[Dataset entries]
● ● ● ● ● ● ●

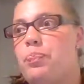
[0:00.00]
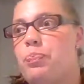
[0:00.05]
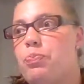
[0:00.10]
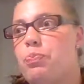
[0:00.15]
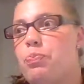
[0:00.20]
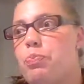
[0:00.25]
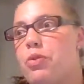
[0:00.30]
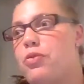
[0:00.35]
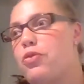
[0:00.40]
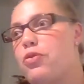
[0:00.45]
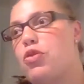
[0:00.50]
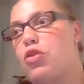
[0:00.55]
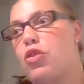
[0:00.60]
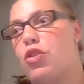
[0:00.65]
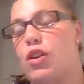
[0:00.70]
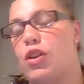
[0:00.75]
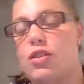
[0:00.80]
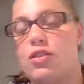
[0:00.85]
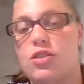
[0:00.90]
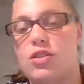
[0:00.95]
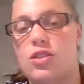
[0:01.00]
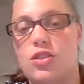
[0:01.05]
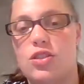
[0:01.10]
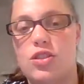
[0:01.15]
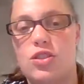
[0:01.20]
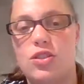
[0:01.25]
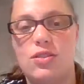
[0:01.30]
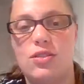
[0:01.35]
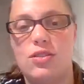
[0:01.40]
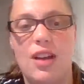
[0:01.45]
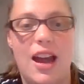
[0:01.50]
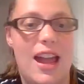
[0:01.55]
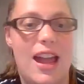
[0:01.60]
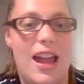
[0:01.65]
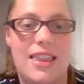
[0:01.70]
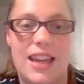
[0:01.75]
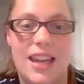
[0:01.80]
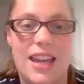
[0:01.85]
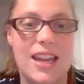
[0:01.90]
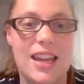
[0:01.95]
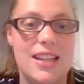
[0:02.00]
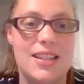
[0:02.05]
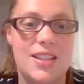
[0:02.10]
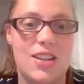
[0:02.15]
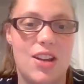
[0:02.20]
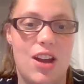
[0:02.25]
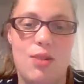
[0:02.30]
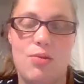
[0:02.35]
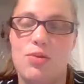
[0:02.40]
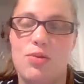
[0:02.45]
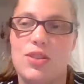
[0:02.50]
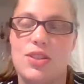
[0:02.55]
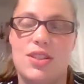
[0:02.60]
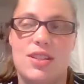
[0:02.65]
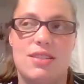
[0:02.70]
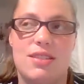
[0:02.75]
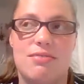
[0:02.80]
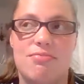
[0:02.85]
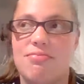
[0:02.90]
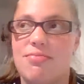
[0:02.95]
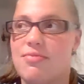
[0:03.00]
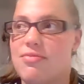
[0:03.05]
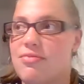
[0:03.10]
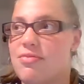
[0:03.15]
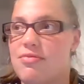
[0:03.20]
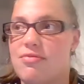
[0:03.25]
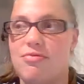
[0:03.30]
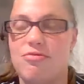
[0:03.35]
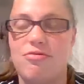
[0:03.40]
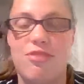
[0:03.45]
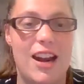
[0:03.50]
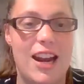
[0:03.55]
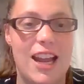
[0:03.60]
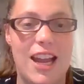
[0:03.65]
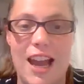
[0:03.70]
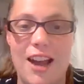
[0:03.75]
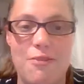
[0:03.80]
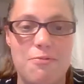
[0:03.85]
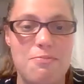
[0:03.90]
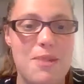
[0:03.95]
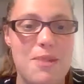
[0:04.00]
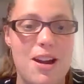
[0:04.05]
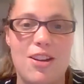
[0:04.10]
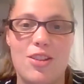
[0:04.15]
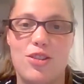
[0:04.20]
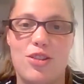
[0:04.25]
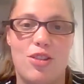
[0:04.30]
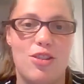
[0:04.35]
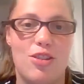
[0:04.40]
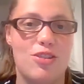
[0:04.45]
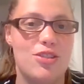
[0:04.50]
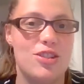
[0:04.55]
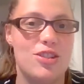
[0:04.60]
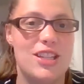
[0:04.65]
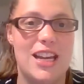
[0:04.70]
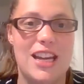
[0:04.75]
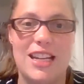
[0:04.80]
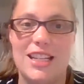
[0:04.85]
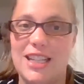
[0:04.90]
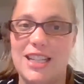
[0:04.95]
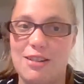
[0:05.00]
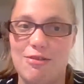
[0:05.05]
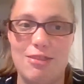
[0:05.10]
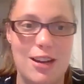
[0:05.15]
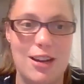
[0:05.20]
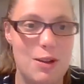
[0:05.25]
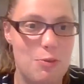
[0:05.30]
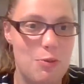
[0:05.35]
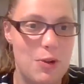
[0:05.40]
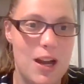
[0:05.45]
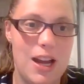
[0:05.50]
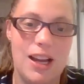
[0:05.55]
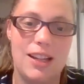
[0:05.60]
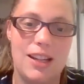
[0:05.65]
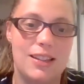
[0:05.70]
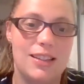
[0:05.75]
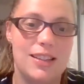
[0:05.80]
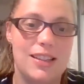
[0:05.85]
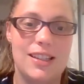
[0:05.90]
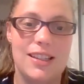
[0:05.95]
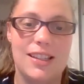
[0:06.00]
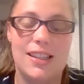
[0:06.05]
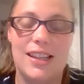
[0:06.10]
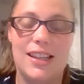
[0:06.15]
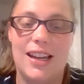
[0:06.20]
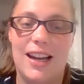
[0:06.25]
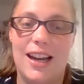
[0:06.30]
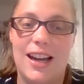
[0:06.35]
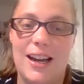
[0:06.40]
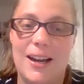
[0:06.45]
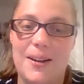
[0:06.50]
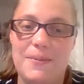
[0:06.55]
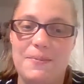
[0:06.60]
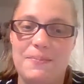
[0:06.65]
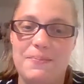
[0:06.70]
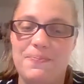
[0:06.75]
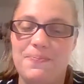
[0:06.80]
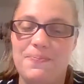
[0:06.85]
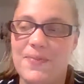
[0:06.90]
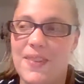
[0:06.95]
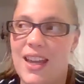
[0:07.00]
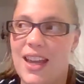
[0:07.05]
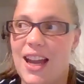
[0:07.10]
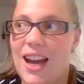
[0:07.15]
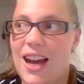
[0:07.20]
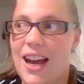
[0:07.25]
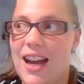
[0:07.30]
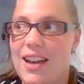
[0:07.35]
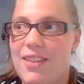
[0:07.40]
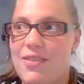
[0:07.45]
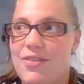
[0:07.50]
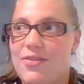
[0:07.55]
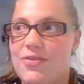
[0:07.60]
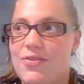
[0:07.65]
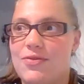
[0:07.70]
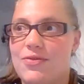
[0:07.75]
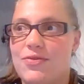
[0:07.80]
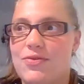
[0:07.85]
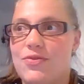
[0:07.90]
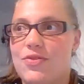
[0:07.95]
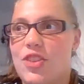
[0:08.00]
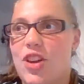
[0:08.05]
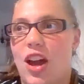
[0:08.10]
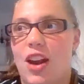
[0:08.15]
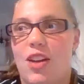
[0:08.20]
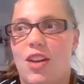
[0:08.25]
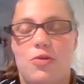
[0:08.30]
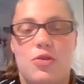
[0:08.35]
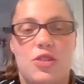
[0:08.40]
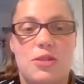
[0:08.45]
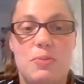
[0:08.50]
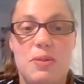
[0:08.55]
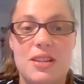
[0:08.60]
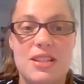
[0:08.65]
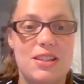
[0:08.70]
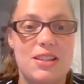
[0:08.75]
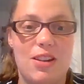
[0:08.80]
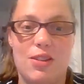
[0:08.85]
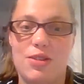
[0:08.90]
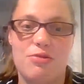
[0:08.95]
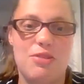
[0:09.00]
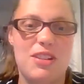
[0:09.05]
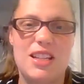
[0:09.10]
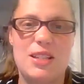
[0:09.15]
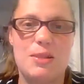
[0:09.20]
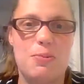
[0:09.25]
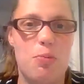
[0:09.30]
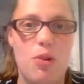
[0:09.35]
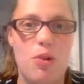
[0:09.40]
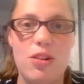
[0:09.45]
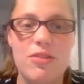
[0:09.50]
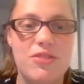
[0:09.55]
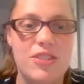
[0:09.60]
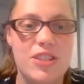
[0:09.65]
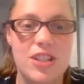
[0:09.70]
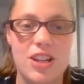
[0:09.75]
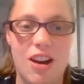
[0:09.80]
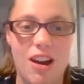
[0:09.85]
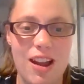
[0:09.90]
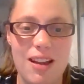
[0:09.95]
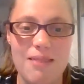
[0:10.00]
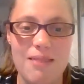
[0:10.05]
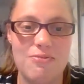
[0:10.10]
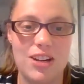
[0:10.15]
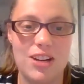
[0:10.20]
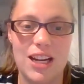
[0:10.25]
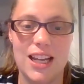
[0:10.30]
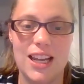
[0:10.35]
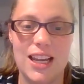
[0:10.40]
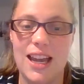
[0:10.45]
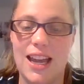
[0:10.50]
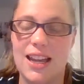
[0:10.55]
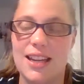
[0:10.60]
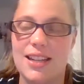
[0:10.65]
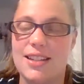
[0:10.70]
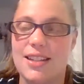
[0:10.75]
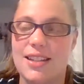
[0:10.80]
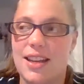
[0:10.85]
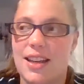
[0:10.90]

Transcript: Before I had the kids, I was running half marathons, eating really well. I kind of I was really spoilt for time, really. And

● ● ● ● ● ● ●

_To do_: Now transcribe all the entries above exactly, so that no picture is carried over.

_Answer below_:
[0:00.00]
[0:00.05]
[0:00.10]
[0:00.15]
[0:00.20]
[0:00.25]
[0:00.30]
[0:00.35]
[0:00.40]
[0:00.45]
[0:00.50]
[0:00.55]
[0:00.60]
[0:00.65]
[0:00.70]
[0:00.75]
[0:00.80]
[0:00.85]
[0:00.90]
[0:00.95]
[0:01.00]
[0:01.05]
[0:01.10]
[0:01.15]
[0:01.20]
[0:01.25]
[0:01.30]
[0:01.35]
[0:01.40]
[0:01.45]
[0:01.50]
[0:01.55]
[0:01.60]
[0:01.65]
[0:01.70]
[0:01.75]
[0:01.80]
[0:01.85]
[0:01.90]
[0:01.95]
[0:02.00]
[0:02.05]
[0:02.10]
[0:02.15]
[0:02.20]
[0:02.25]
[0:02.30]
[0:02.35]
[0:02.40]
[0:02.45]
[0:02.50]
[0:02.55]
[0:02.60]
[0:02.65]
[0:02.70]
[0:02.75]
[0:02.80]
[0:02.85]
[0:02.90]
[0:02.95]
[0:03.00]
[0:03.05]
[0:03.10]
[0:03.15]
[0:03.20]
[0:03.25]
[0:03.30]
[0:03.35]
[0:03.40]
[0:03.45]
[0:03.50]
[0:03.55]
[0:03.60]
[0:03.65]
[0:03.70]
[0:03.75]
[0:03.80]
[0:03.85]
[0:03.90]
[0:03.95]
[0:04.00]
[0:04.05]
[0:04.10]
[0:04.15]
[0:04.20]
[0:04.25]
[0:04.30]
[0:04.35]
[0:04.40]
[0:04.45]
[0:04.50]
[0:04.55]
[0:04.60]
[0:04.65]
[0:04.70]
[0:04.75]
[0:04.80]
[0:04.85]
[0:04.90]
[0:04.95]
[0:05.00]
[0:05.05]
[0:05.10]
[0:05.15]
[0:05.20]
[0:05.25]
[0:05.30]
[0:05.35]
[0:05.40]
[0:05.45]
[0:05.50]
[0:05.55]
[0:05.60]
[0:05.65]
[0:05.70]
[0:05.75]
[0:05.80]
[0:05.85]
[0:05.90]
[0:05.95]
[0:06.00]
[0:06.05]
[0:06.10]
[0:06.15]
[0:06.20]
[0:06.25]
[0:06.30]
[0:06.35]
[0:06.40]
[0:06.45]
[0:06.50]
[0:06.55]
[0:06.60]
[0:06.65]
[0:06.70]
[0:06.75]
[0:06.80]
[0:06.85]
[0:06.90]
[0:06.95]
[0:07.00]
[0:07.05]
[0:07.10]
[0:07.15]
[0:07.20]
[0:07.25]
[0:07.30]
[0:07.35]
[0:07.40]
[0:07.45]
[0:07.50]
[0:07.55]
[0:07.60]
[0:07.65]
[0:07.70]
[0:07.75]
[0:07.80]
[0:07.85]
[0:07.90]
[0:07.95]
[0:08.00]
[0:08.05]
[0:08.10]
[0:08.15]
[0:08.20]
[0:08.25]
[0:08.30]
[0:08.35]
[0:08.40]
[0:08.45]
[0:08.50]
[0:08.55]
[0:08.60]
[0:08.65]
[0:08.70]
[0:08.75]
[0:08.80]
[0:08.85]
[0:08.90]
[0:08.95]
[0:09.00]
[0:09.05]
[0:09.10]
[0:09.15]
[0:09.20]
[0:09.25]
[0:09.30]
[0:09.35]
[0:09.40]
[0:09.45]
[0:09.50]
[0:09.55]
[0:09.60]
[0:09.65]
[0:09.70]
[0:09.75]
[0:09.80]
[0:09.85]
[0:09.90]
[0:09.95]
[0:10.00]
[0:10.05]
[0:10.10]
[0:10.15]
[0:10.20]
[0:10.25]
[0:10.30]
[0:10.35]
[0:10.40]
[0:10.45]
[0:10.50]
[0:10.55]
[0:10.60]
[0:10.65]
[0:10.70]
[0:10.75]
[0:10.80]
[0:10.85]
[0:10.90]

Transcript: Before I had the kids, I was running half marathons, eating really well. I kind of I was really spoilt for time, really. And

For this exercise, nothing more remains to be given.